### The task
Pictures should be omitted; restate word for word the lines from the one holding "[21:01.09-21:01.59]" through the last line of the entries below.

Dataset records
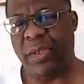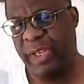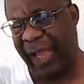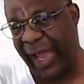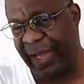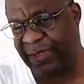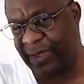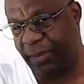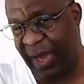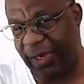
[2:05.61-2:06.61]
They had
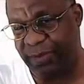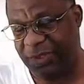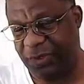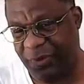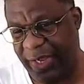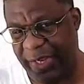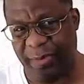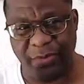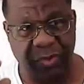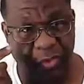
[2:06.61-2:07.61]
some items still there that
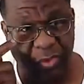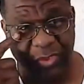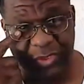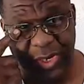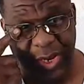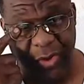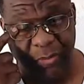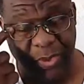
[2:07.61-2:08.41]
was on sale,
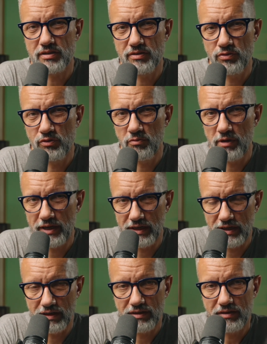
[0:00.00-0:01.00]
too
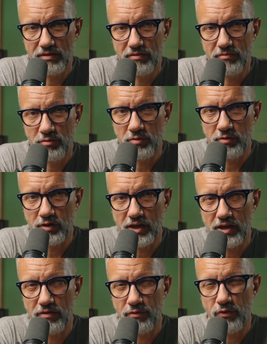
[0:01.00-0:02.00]
many people
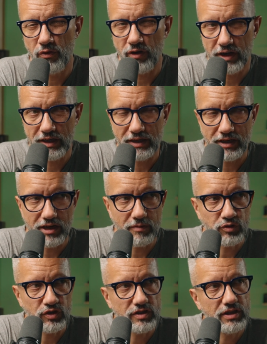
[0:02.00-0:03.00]
kind of reading
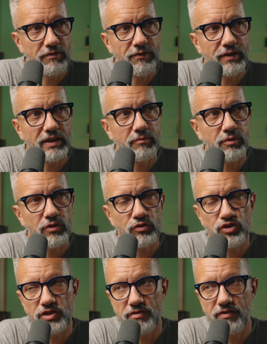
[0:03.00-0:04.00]
captions. Different
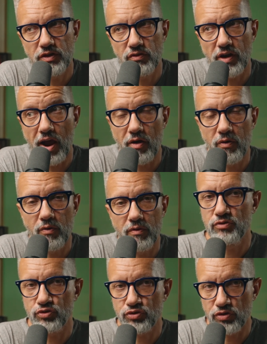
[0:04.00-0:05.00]
approach is when you have
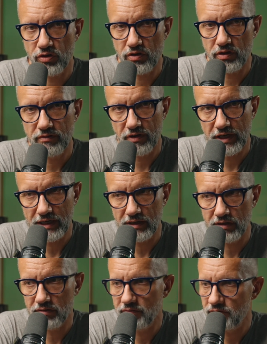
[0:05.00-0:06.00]
short
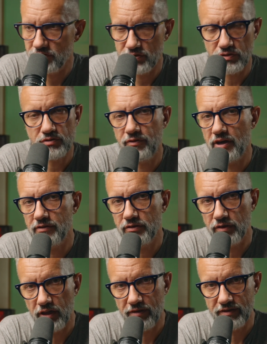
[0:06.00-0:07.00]
reel, those 5
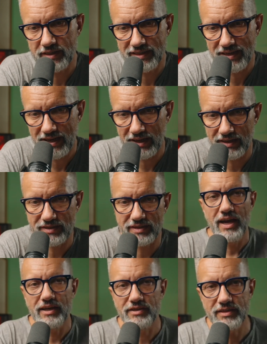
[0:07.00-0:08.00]
to 11 seconds,
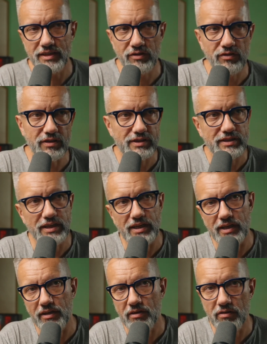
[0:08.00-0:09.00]
and then you are
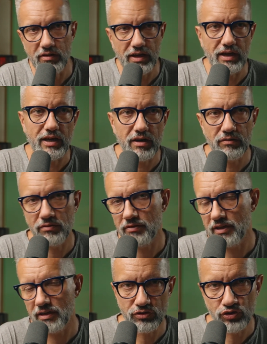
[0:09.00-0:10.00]
saying, okay, how to
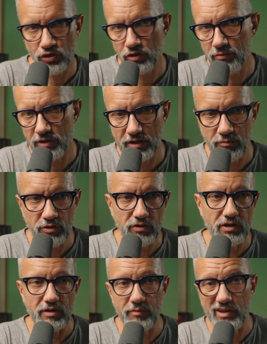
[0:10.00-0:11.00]
get a job in
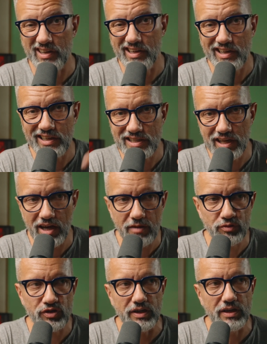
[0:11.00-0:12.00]
programming, read the
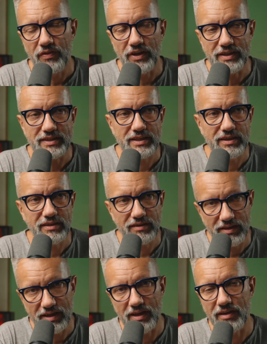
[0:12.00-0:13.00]
caption. And then,
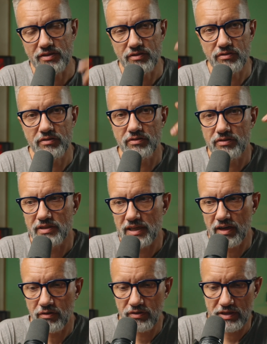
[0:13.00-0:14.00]
yeah, that
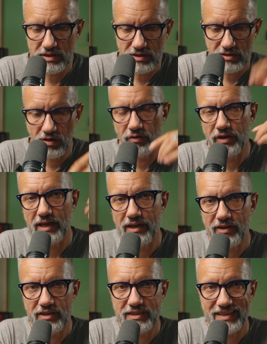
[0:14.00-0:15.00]
audience is going and
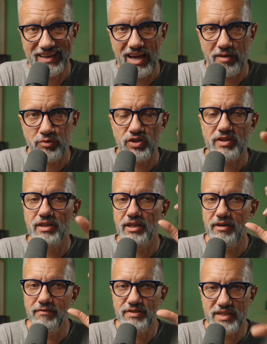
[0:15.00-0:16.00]
reads that caption.
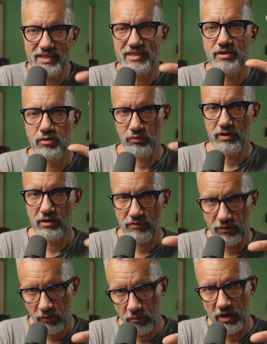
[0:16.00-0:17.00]
If there is good
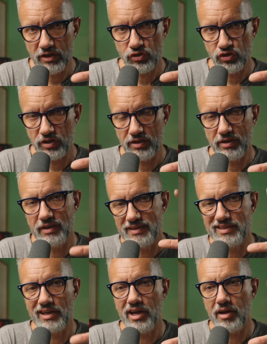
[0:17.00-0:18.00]
information in
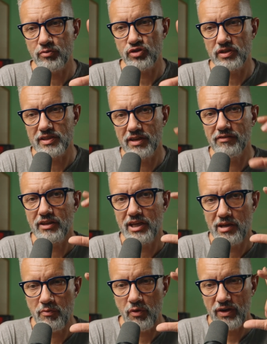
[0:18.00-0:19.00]
the caption, they will
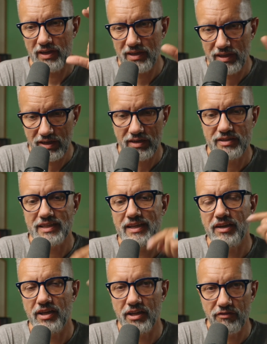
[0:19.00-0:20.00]
keep reading, that
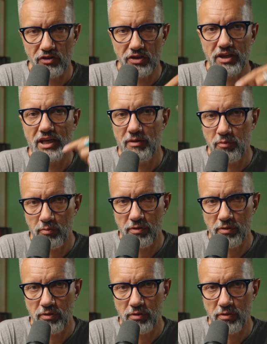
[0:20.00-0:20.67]
reel will keep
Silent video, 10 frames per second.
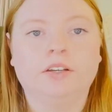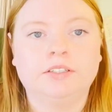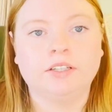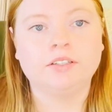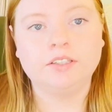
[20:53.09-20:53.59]

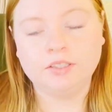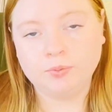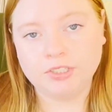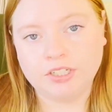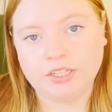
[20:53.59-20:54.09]
Now that the
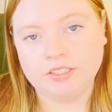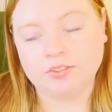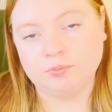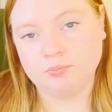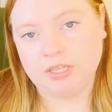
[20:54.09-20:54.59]
witch hat
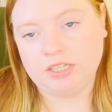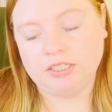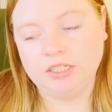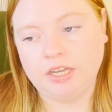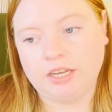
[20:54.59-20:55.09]
is
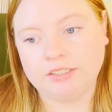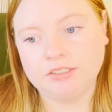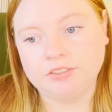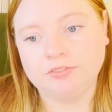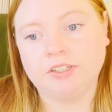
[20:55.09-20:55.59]
made, I
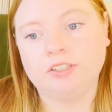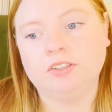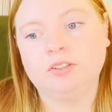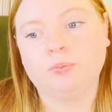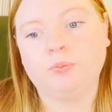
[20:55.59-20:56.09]
need to find
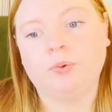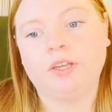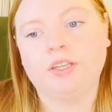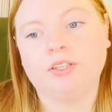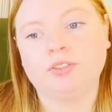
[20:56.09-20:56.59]
some
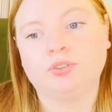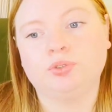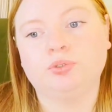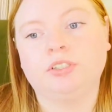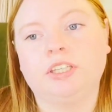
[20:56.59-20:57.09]
way
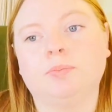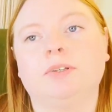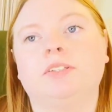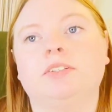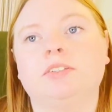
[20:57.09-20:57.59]
to keep
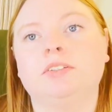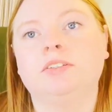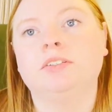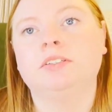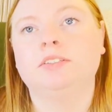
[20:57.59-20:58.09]
it
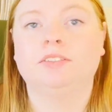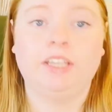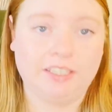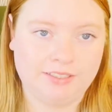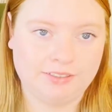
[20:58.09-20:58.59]

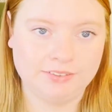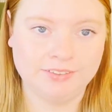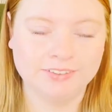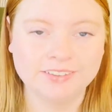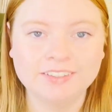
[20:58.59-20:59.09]
standing.
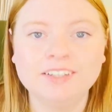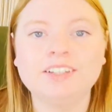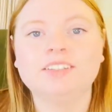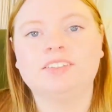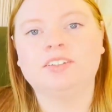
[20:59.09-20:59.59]

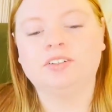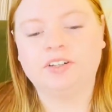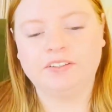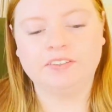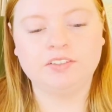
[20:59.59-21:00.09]
So
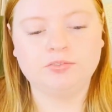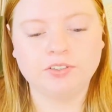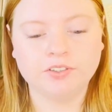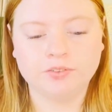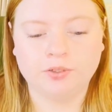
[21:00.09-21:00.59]
I think
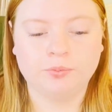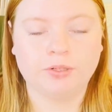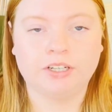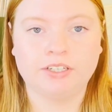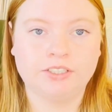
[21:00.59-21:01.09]
for the rim,
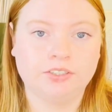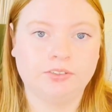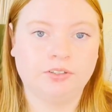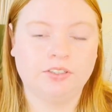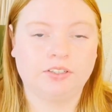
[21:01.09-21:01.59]
what I'm going to
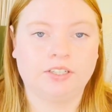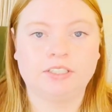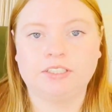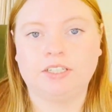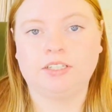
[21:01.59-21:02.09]
do is I'm
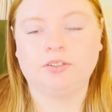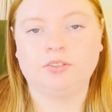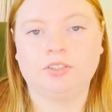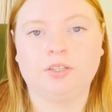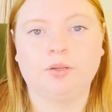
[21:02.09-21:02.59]
going to take
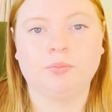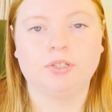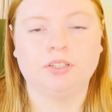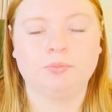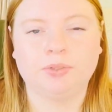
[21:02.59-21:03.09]

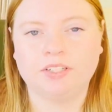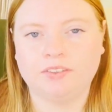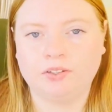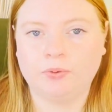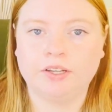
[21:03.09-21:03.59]
some pretty
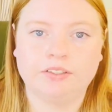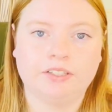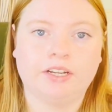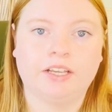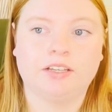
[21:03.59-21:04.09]
thick wire
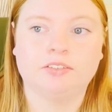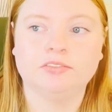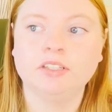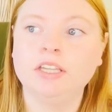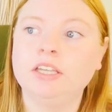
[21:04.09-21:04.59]
that I have,
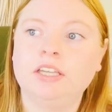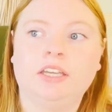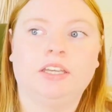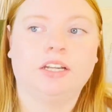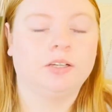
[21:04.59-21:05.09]

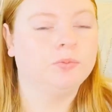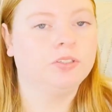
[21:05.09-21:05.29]
and I'm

### Solved problem
[21:01.09-21:01.59]
what I'm going to
[21:01.59-21:02.09]
do is I'm
[21:02.09-21:02.59]
going to take
[21:02.59-21:03.09]

[21:03.09-21:03.59]
some pretty
[21:03.59-21:04.09]
thick wire
[21:04.09-21:04.59]
that I have,
[21:04.59-21:05.09]

[21:05.09-21:05.29]
and I'm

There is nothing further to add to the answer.